**WORK ORDER**. Would you print the lines below exactly, beginning at the line that has "[00:21:34.67 to 00:21:35.63]" and stopping after the line that has "[00:21:39.47 to 00:21:40.43]"? Only those lines, and no pictures.

**RECORDS FOR THIS EXERCISE**.
========
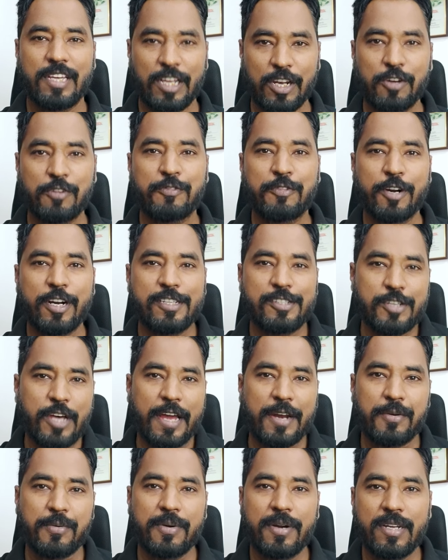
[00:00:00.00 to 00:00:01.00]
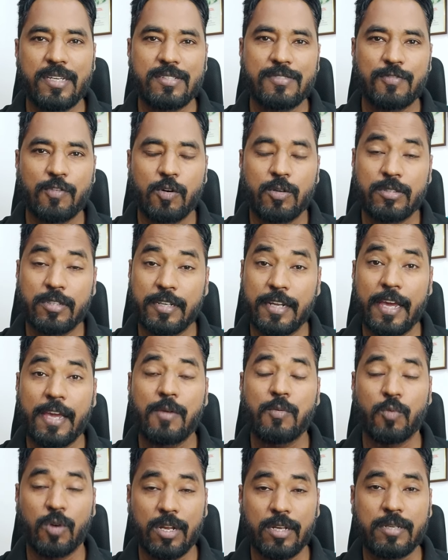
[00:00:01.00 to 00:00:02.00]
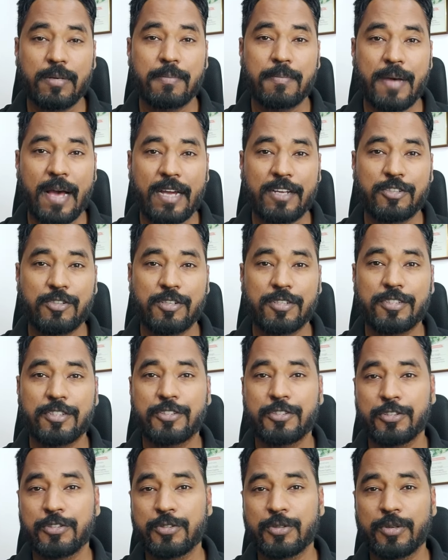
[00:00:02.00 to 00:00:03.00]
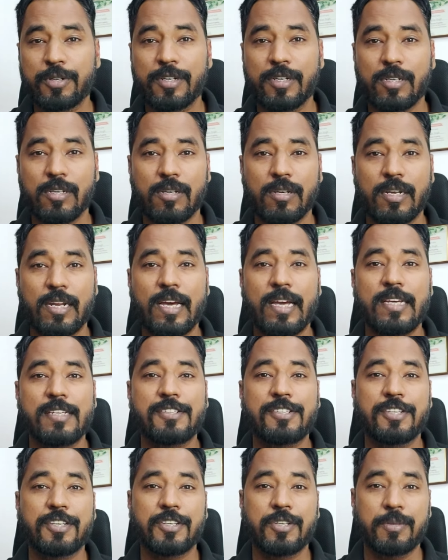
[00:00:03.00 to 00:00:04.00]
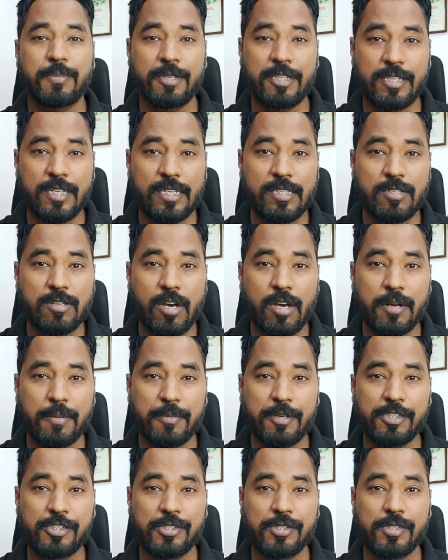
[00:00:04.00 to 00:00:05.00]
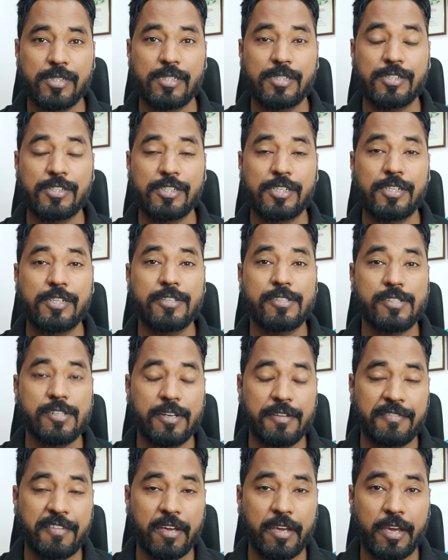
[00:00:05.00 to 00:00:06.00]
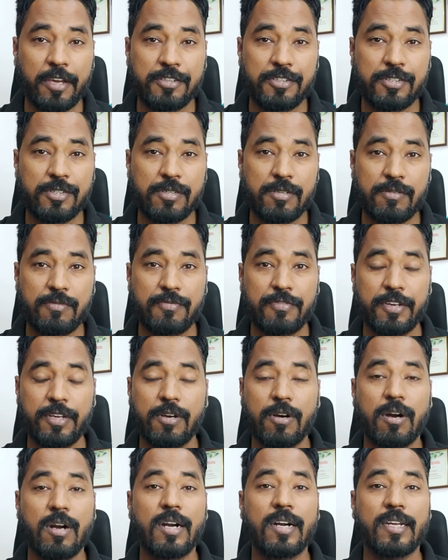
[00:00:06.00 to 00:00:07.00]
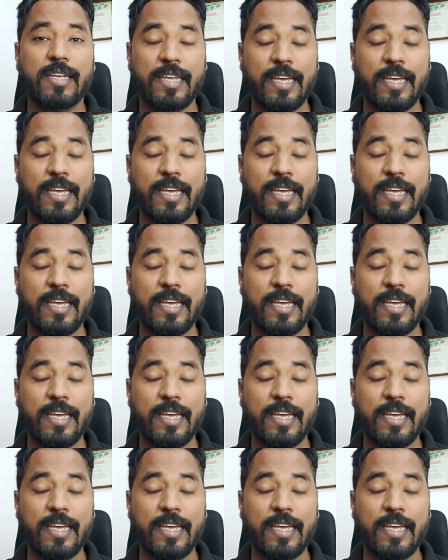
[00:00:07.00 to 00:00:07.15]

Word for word: Hello friends and greetings for the day. Welcome back to another tutorial on I S T Q B Test Automation Engineer Certification. We are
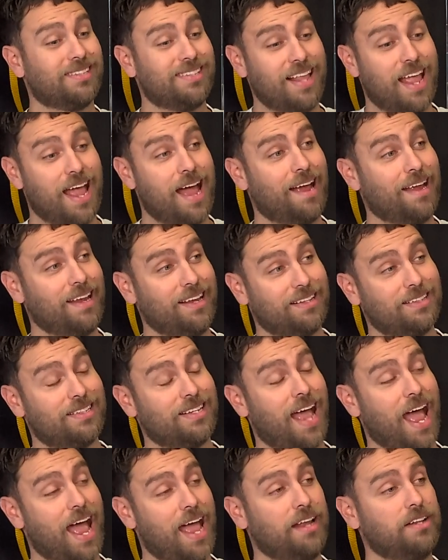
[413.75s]
now into
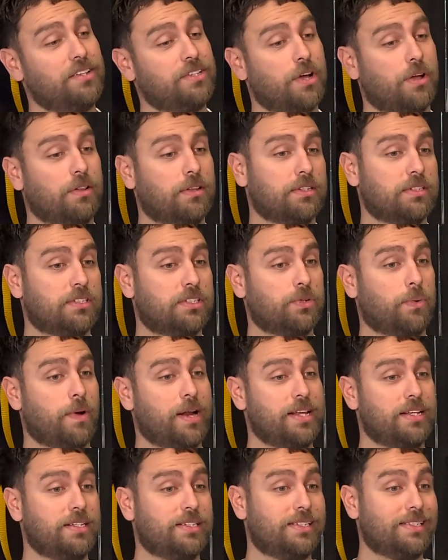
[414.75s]

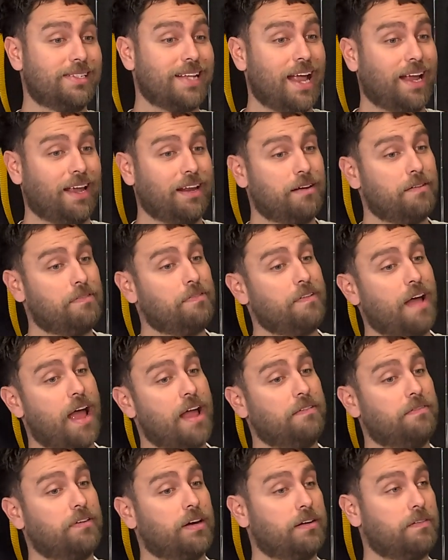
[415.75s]
$8.20, second
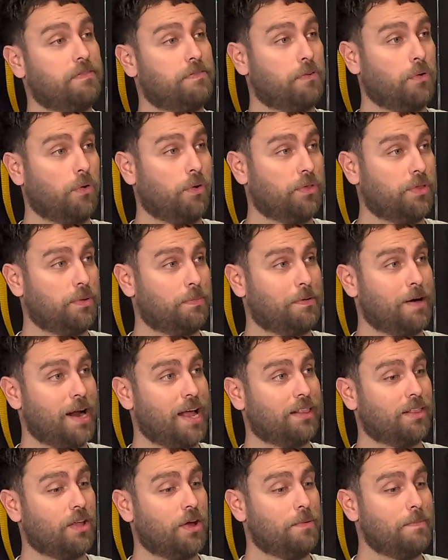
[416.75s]
favourite for the
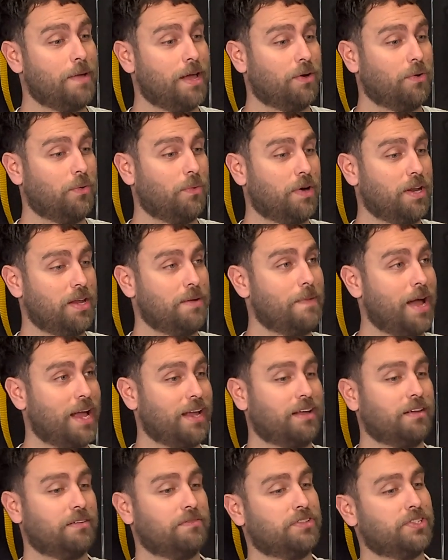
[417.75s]
Brownlow medal. What do you
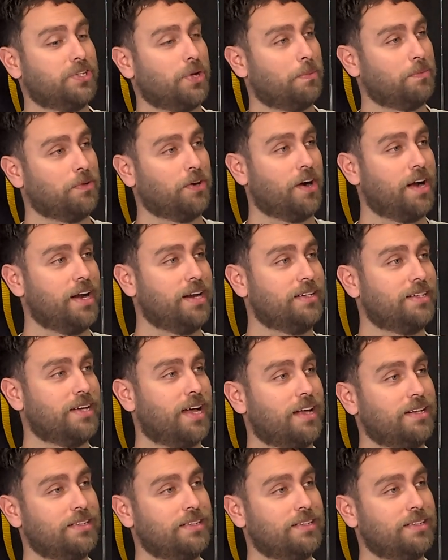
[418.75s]
make of Tom Green, Daz?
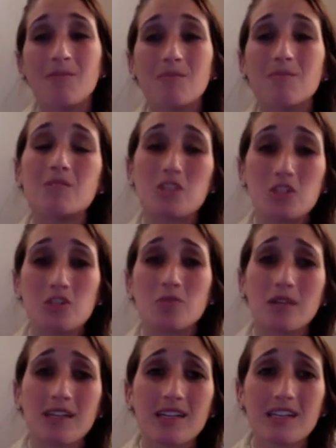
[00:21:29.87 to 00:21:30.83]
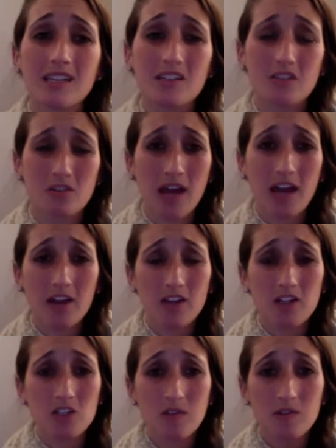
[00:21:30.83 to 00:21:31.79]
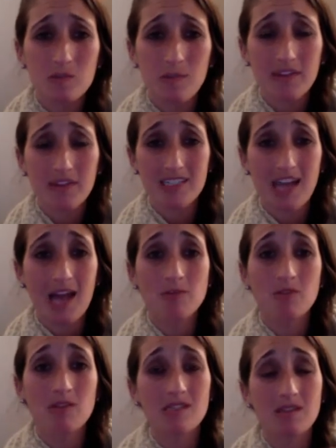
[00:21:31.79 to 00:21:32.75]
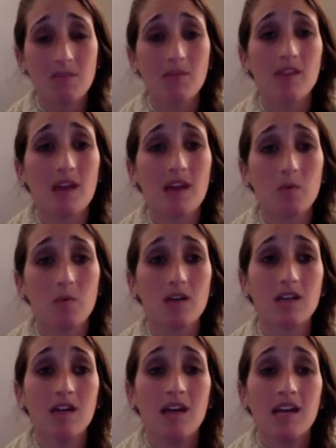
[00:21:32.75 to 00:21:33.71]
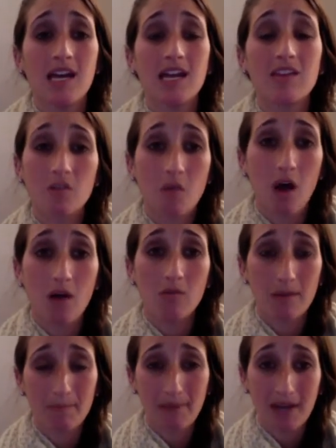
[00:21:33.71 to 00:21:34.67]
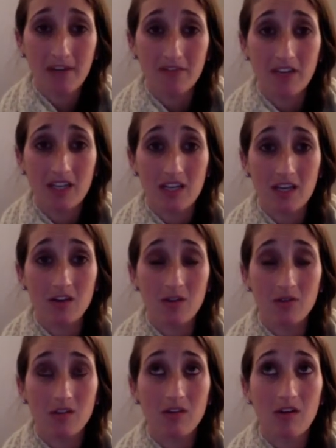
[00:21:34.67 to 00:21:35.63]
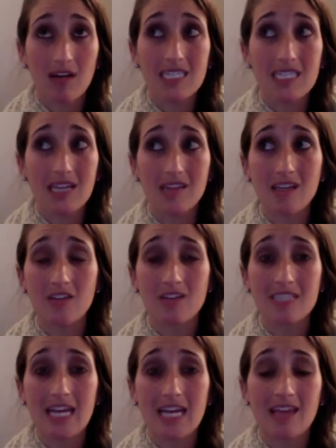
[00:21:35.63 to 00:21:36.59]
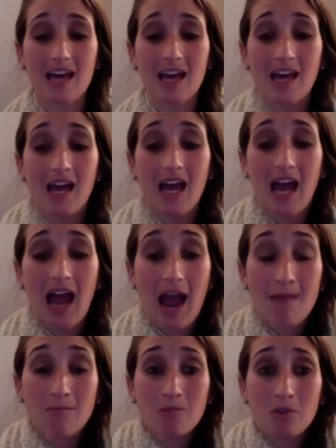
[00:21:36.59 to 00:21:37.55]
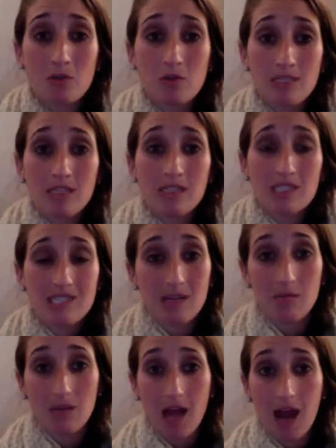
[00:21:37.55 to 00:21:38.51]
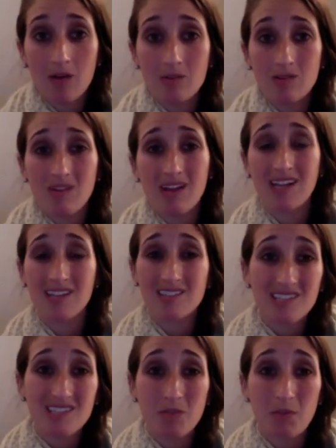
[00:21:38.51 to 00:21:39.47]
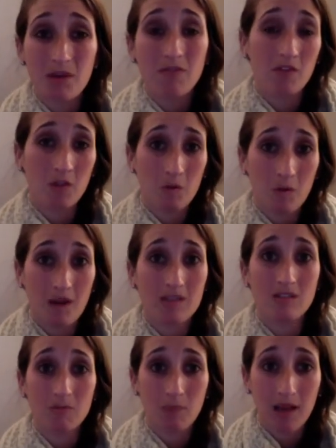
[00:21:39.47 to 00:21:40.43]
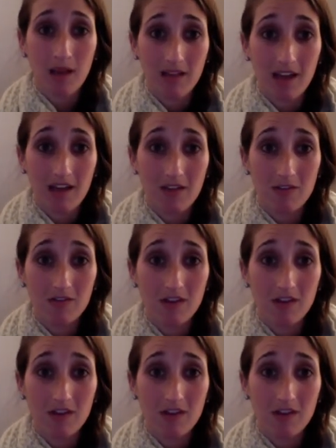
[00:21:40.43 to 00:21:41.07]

Did you really need to do that? Or could you have spent that time doing something that would, in the long run, benefit you? I said the other day that I'm losing sleep now so that I can sleep in for the rest of my life.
========
**ANSWER AREA**.
[00:21:34.67 to 00:21:35.63]
[00:21:35.63 to 00:21:36.59]
[00:21:36.59 to 00:21:37.55]
[00:21:37.55 to 00:21:38.51]
[00:21:38.51 to 00:21:39.47]
[00:21:39.47 to 00:21:40.43]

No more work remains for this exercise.